Dataset records.
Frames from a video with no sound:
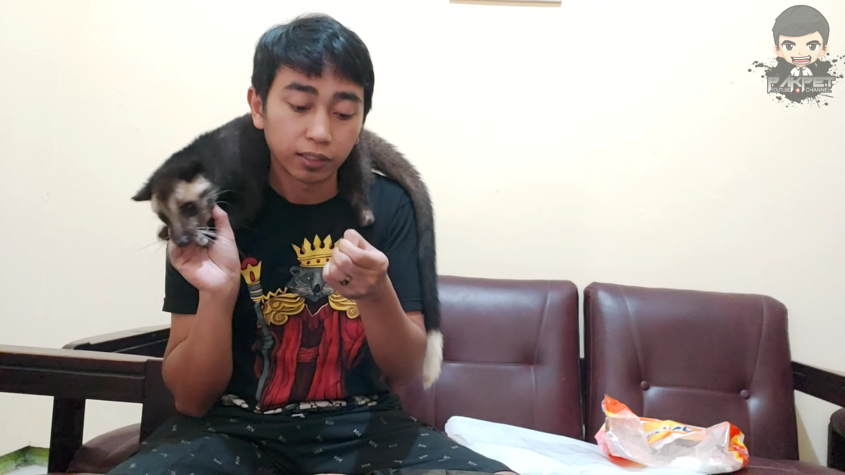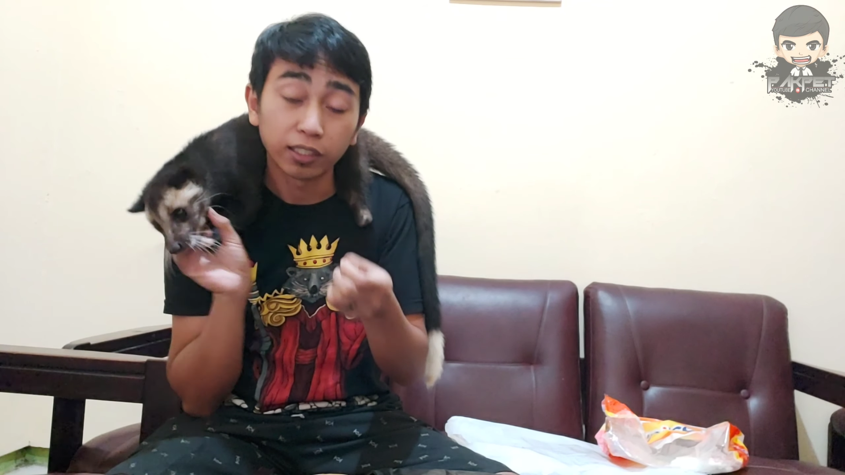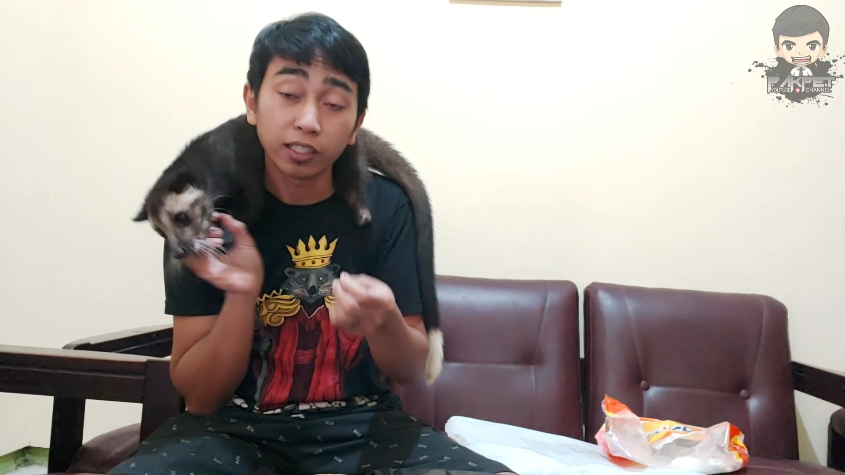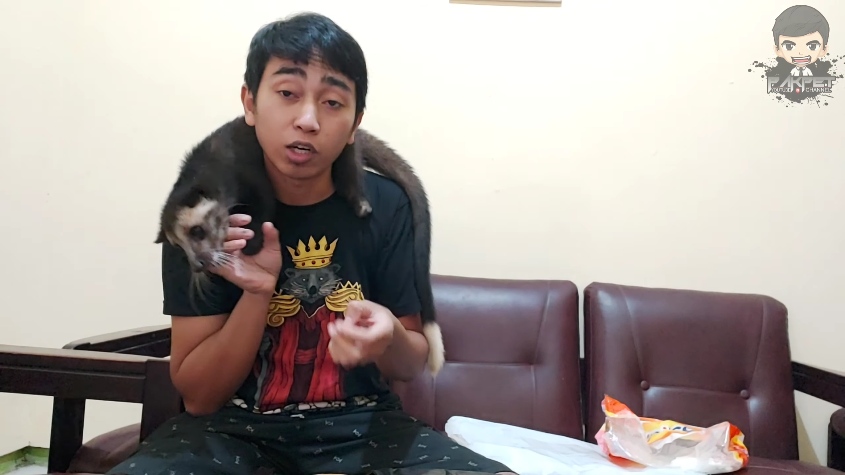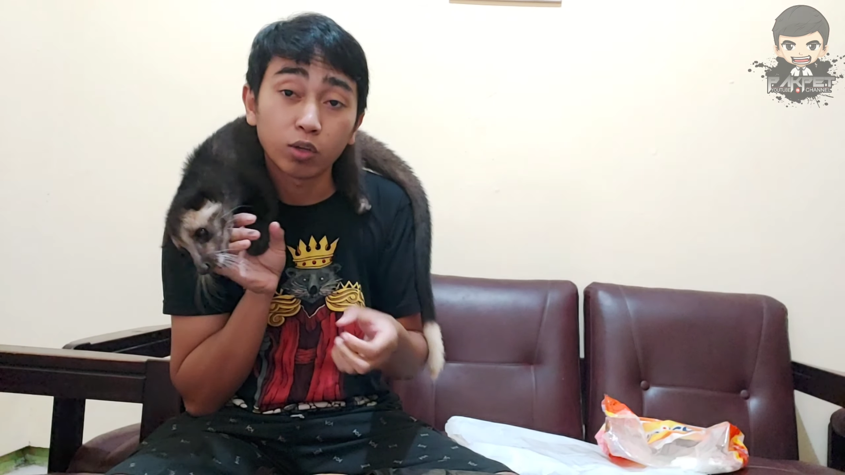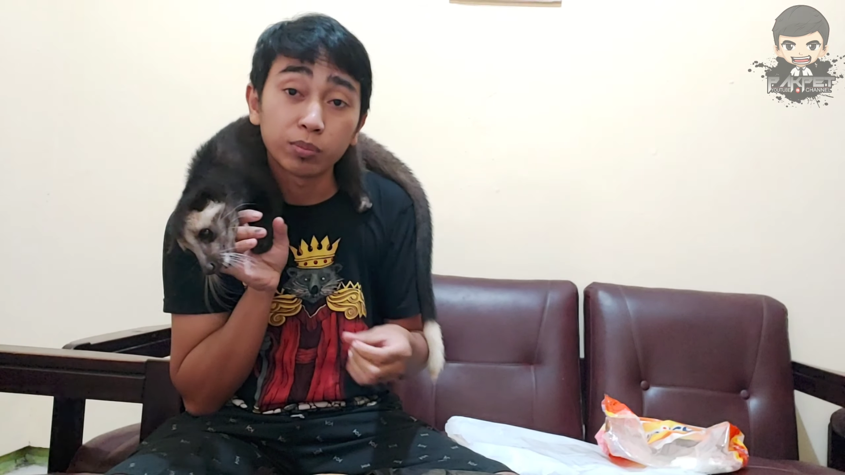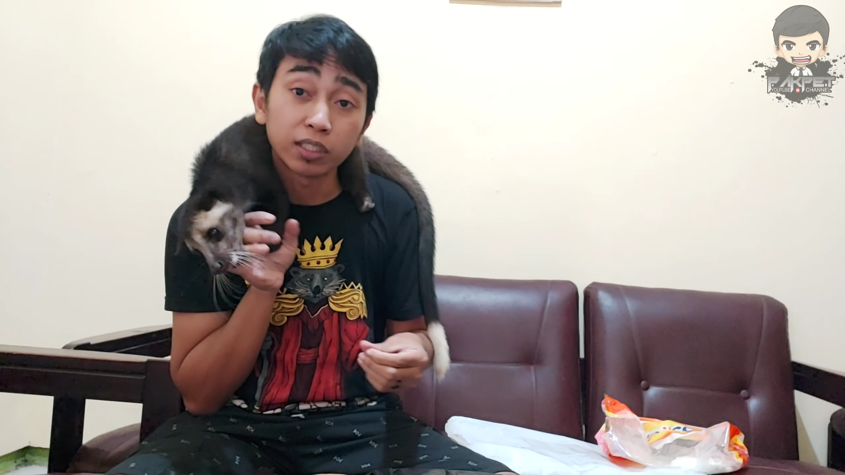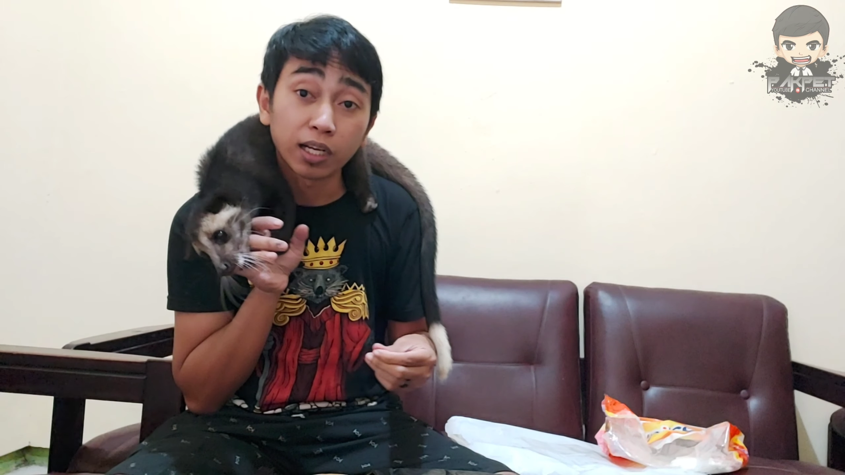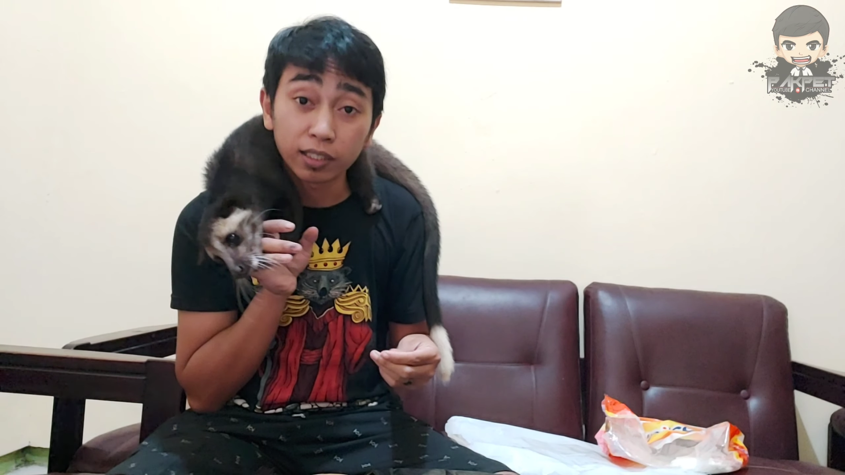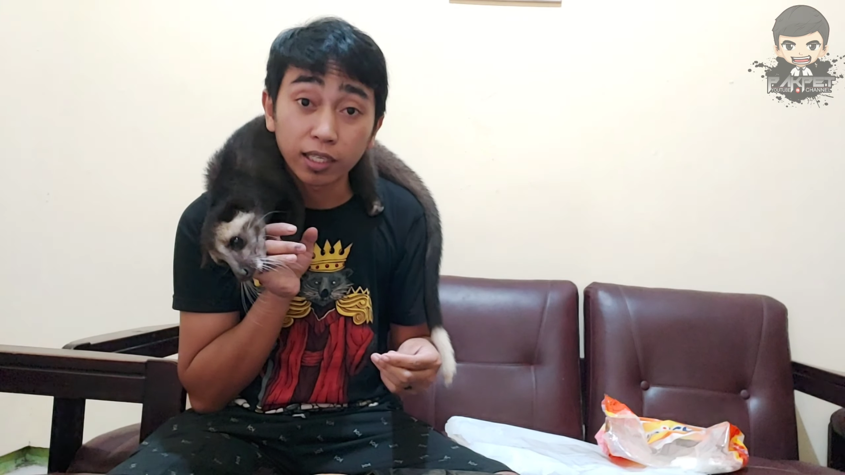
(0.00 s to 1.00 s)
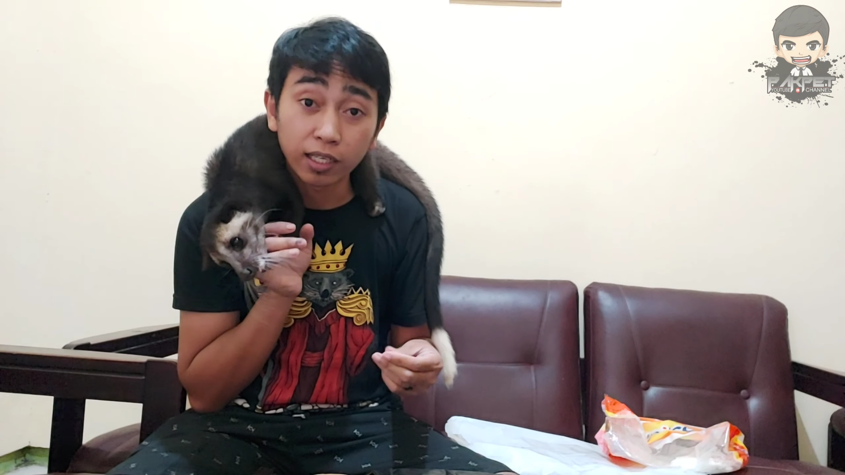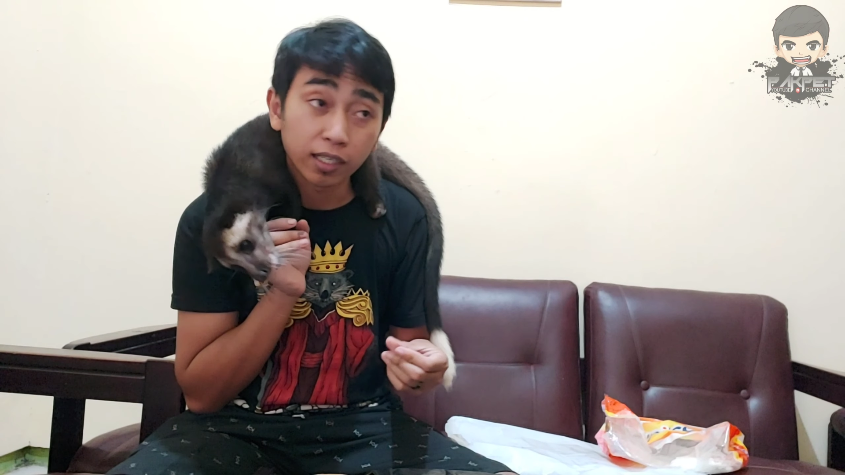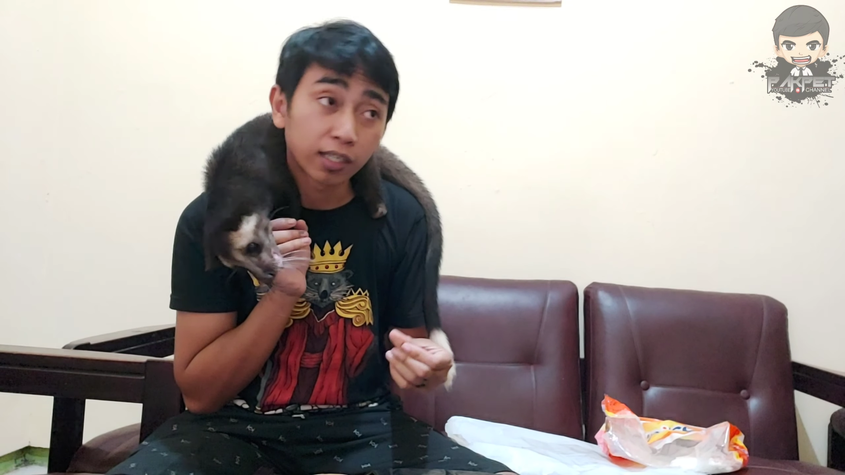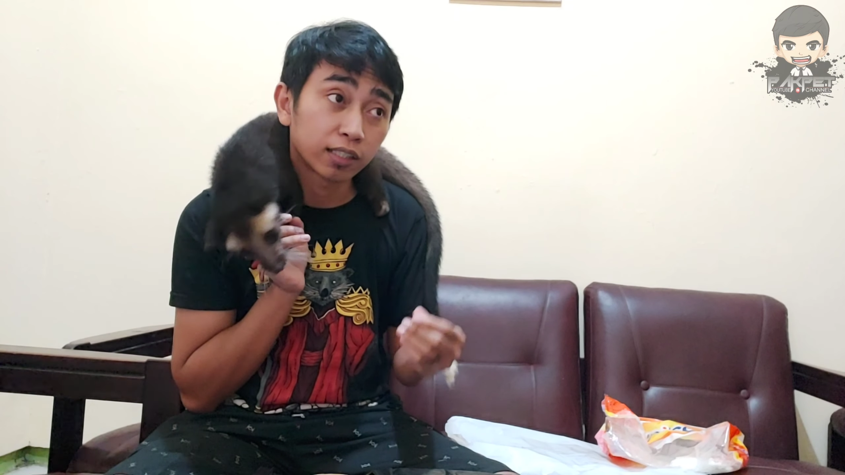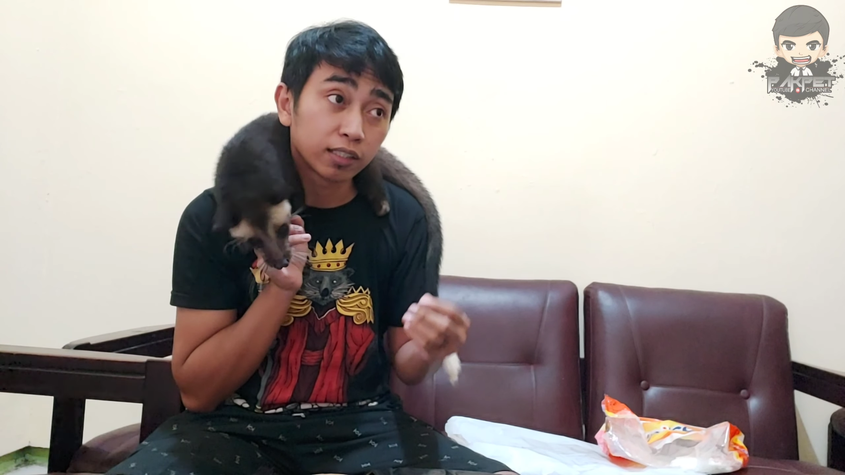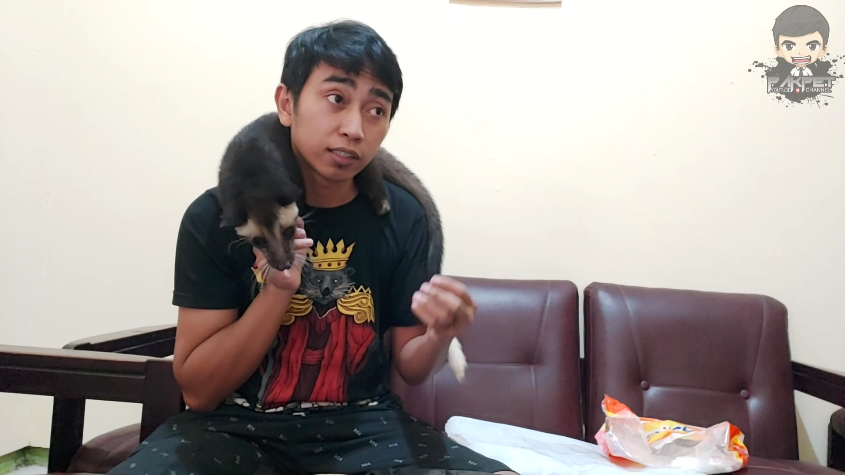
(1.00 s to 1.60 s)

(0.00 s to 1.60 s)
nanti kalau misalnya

Task statement. Repeat the data word for word, excluding any image.

Answer box.
Frames from a video with no sound:
(0.00 s to 1.00 s)
(1.00 s to 1.60 s)

(0.00 s to 1.60 s)
nanti kalau misalnya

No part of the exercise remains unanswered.